Because of SQL being a declarative language, not everything can be checked in code by a compiler without introducing new complexity or deviating from SQL. For example, there is no check in place wether

  • tables of columns mentioned in SELECT, HAVING, GROUP By, etc. statements are added as "FROM" or "JOIN" statements.
  • ...

Task list

  • Add PostgreSQL support
  • Add SQL standard support for all database providers
  • Implement functional tests to verify generated SQL string
  • Source generators to transform queries during compilation to SQL strings. This approach would not cause any performance impact at runtime at all - type safety for free.

Example

Simple query using Asmerald and Dapper:

// Build query with Asmerald
var dslCtxt = new SQLiteDSLContext();
var ts = dslCtxt
    .Select(Tbl_Cards.Id(), Tbl_Cards.Name(), Tbl_Cards.Form().As("test"))
    .From<Tbl_Cards>()
    .Where(Tbl_Cards.Id().Greater(10))
    .OrderBy(Tbl_Cards.Id())
    .Limit(50)
    .QueryBuilder
    .BuildPreparedStatement();

// Use result as input for Dapper query
var res = dbConnection.Query(ts.Statement, param: ts.Parameters)
    .ToList();

Joins and Where statements:

var stmt = dslCtxt
    .Select()
    .All()
    .From<TblCards>()
    .InnerJoin<TblCards, TblPacks>()
    .On(TblCards.Pack_id(), TblPacks.Id())
    .Where(TblCards.Attribute().Equal("s")
        .And(TblCards.Form().Equal("c"))
        .Group()
        .And(TblCards.Id().Equal(1)
        .And(TblCards.Id().Equal(2))))
    .Limit(20)
    .Offset(5)
    .QueryBuilder
    .BuildPreparedStatement();

Why?

Don't limit yourself to abstracted libraries / frameworks and utilize the potential databases provide. Enjoy writing SQL - with armor.

"Why not use a ORM?"

I used ORMs in multiple projects and have not had good experiences using them. Most of them forced me to do a "code first" approach which never worked for me as I design my database schemes first. Besides there were issues with errors during setup I spent hours fixing and figuering out cryptic error messages.

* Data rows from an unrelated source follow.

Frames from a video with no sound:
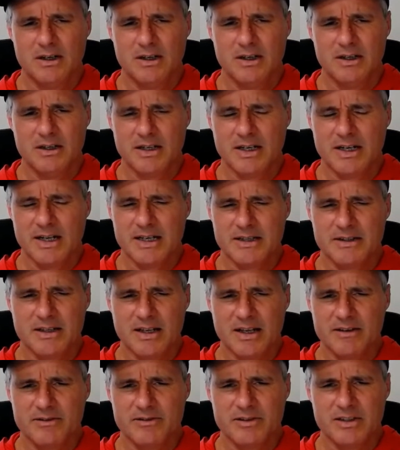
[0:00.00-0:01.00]
And then I had the
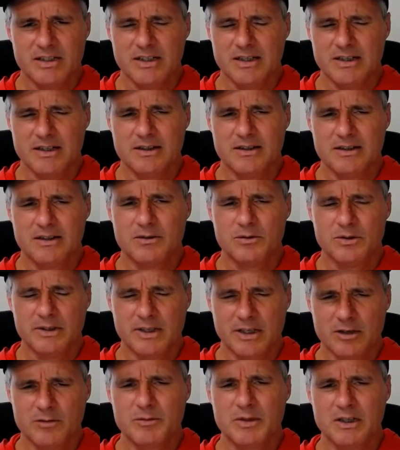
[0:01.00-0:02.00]
caffeine in it. It really
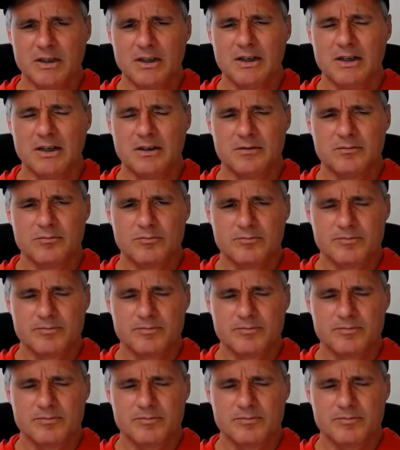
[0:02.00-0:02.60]
helped me a lot.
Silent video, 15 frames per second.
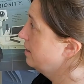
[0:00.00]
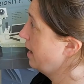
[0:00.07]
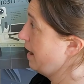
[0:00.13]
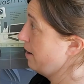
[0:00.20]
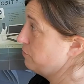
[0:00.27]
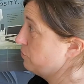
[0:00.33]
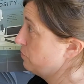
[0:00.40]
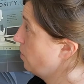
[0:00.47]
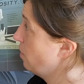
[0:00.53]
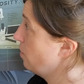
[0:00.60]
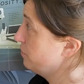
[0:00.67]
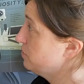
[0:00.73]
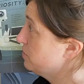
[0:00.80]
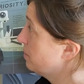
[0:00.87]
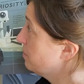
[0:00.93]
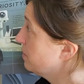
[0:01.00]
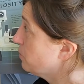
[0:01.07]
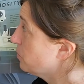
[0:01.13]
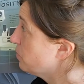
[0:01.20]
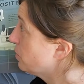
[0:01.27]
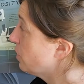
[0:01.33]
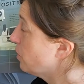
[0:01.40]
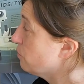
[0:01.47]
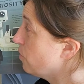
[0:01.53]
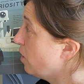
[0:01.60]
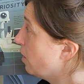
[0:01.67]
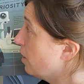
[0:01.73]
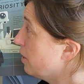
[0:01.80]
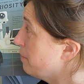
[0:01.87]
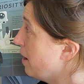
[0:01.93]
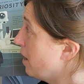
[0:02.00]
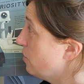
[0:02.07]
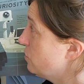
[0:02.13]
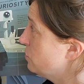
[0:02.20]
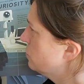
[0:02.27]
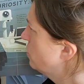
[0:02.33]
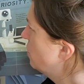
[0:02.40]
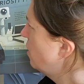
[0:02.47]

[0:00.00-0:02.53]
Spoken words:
After all, if something were to go wrong on Mars,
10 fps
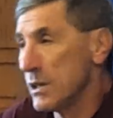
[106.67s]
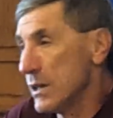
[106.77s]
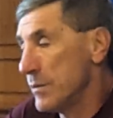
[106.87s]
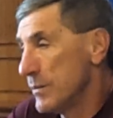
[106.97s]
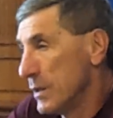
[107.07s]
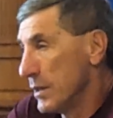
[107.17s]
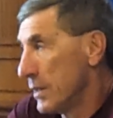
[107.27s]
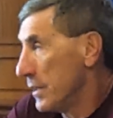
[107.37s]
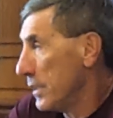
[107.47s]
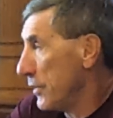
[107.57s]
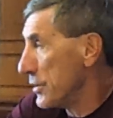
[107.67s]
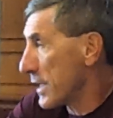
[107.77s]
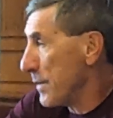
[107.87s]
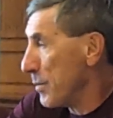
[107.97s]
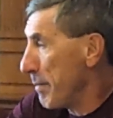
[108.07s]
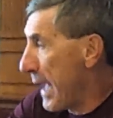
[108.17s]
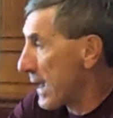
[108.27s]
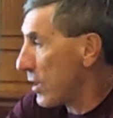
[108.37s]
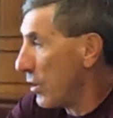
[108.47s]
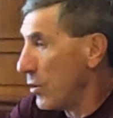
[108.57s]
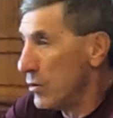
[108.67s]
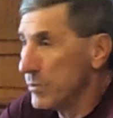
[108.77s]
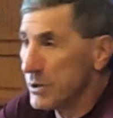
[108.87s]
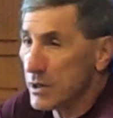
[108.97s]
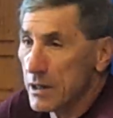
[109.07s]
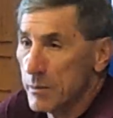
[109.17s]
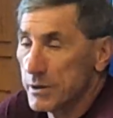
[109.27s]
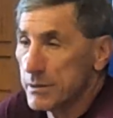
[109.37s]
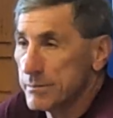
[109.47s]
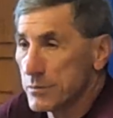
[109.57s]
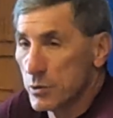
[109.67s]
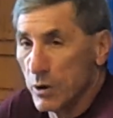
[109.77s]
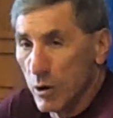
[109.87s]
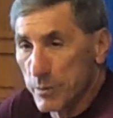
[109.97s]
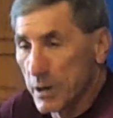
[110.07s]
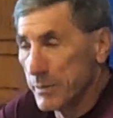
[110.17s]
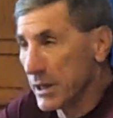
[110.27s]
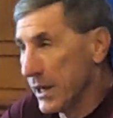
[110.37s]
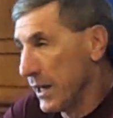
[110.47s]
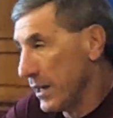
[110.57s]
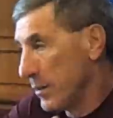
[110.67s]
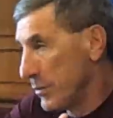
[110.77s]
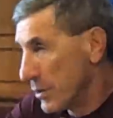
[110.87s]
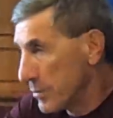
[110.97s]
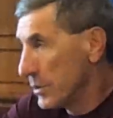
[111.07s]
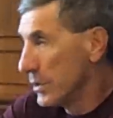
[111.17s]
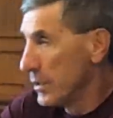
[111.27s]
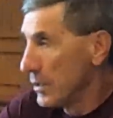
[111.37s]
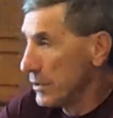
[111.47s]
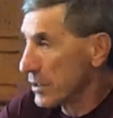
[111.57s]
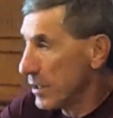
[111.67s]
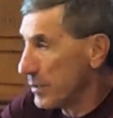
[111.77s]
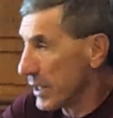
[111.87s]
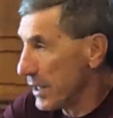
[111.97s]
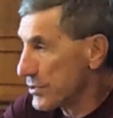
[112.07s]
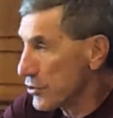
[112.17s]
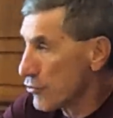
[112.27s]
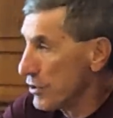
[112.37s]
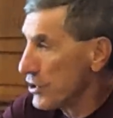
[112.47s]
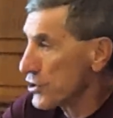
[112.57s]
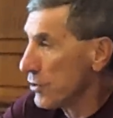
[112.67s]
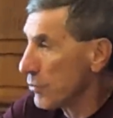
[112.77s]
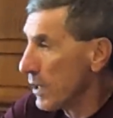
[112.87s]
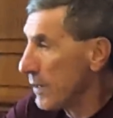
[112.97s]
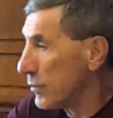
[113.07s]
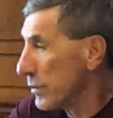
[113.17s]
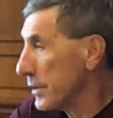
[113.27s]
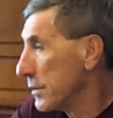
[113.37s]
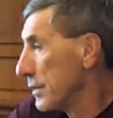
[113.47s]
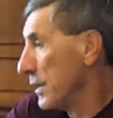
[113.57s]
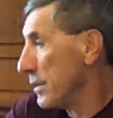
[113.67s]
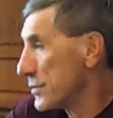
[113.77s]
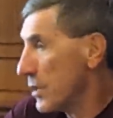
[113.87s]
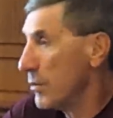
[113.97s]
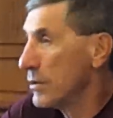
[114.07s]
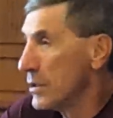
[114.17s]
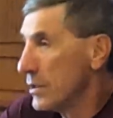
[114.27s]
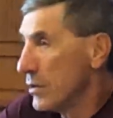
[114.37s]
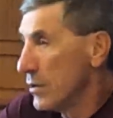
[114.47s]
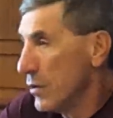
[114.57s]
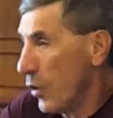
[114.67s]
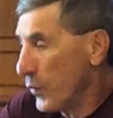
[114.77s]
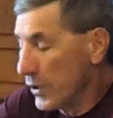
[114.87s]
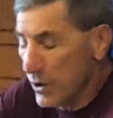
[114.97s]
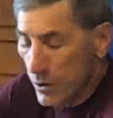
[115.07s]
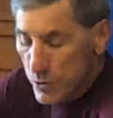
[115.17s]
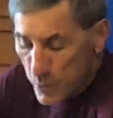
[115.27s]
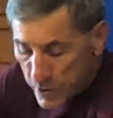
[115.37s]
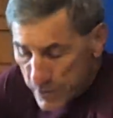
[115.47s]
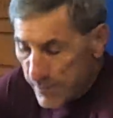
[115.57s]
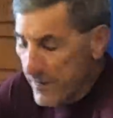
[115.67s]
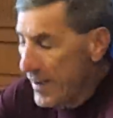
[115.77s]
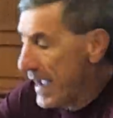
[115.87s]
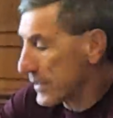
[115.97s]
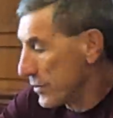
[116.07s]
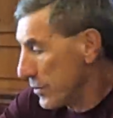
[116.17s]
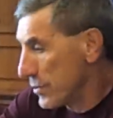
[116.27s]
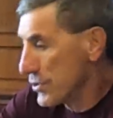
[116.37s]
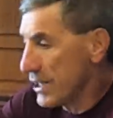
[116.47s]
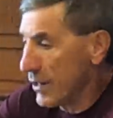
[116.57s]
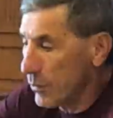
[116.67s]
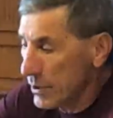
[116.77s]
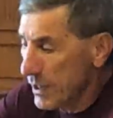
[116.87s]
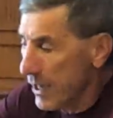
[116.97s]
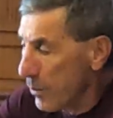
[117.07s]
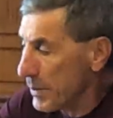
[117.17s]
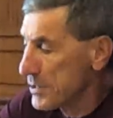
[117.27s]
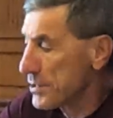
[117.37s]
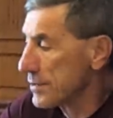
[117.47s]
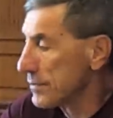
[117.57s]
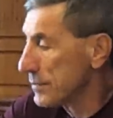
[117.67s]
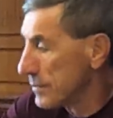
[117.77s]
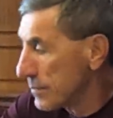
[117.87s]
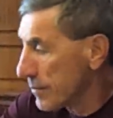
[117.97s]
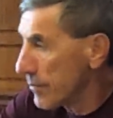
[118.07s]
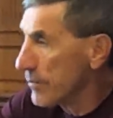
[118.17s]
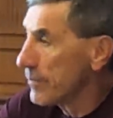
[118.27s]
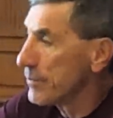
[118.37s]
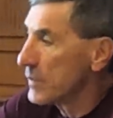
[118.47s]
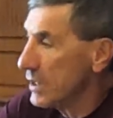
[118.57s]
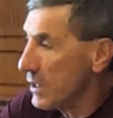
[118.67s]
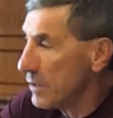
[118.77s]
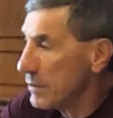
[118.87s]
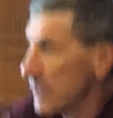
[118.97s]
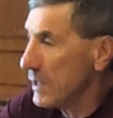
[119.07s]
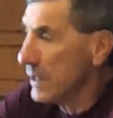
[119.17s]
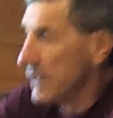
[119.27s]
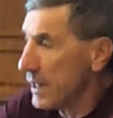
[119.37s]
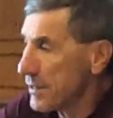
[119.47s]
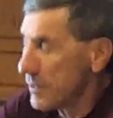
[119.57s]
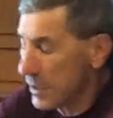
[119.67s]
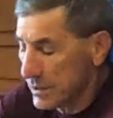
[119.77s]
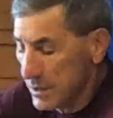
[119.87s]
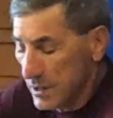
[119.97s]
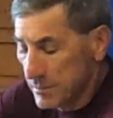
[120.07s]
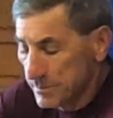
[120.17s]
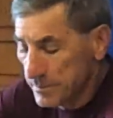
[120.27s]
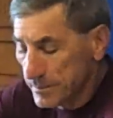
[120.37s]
Uh, you know, you're coming back home, you're coming to a homecoming game, you're you're coming against a traditional rival, you know, so hopefully those were some factors that would help us, you know, and, and I thought, uh,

When I had adjusted my code to the needs of the ORM and fixed error messages I got problems writing my statements. Easy ones are easy but once you get a bit more complex you basically have to write SQL again.

In the end hand-written SQL queries are required again.

So let's make sure that we get more safety when writing SQL queries and utilize the power of typed programming languages like C#.

How does it work?

For the query itself to the database you need to use an provider - this library only helps you by creating SQL query strings. Recommendation for querying data: https://github.com/DapperLib/Dapper

  1. Use binary (.exe) of Asmerald.Generate to create classes from database
  2. Include Asmerald library in your project

Prerequisite

Asmerald builds upon an existing database scheme and makes the output available for databases providers to query from the database.

Performance impact

Function calls and string builder bring overhead to the table. If you are running queries in a hot path - check if it has a major impact on performance. Shouldn't because of JIT opitmisations but check either way.

Benchmark

Benchmarking a simple SQL query which benefits Asmerald

SELECT Id, Name, Form as 'test' FROM cards WHERE id > @idGr ORDER BY Id LIMIT @limit

and translated to code with Asmerald

dslCtxt
.Select(TblCards.Id(), TblCards.Name(), TblCards.Form().As("test"))
.From<TblCards>()
.Where(TblCards.Id().Greater(10))
.OrderBy(TblCards.Id())
.Limit(50)
.QueryBuilder
.BuildPreparedStatement();

Running those queries against a SQLite database in combination with Dapper returns following results:

Method Mean Error StdDev Ratio
DapperRaw 179.4 us 1.48 us 1.38 us 1.00
Asmerald 191.4 us 2.28 us 2.02 us 1.07

Asmerald adds about 7% overhead.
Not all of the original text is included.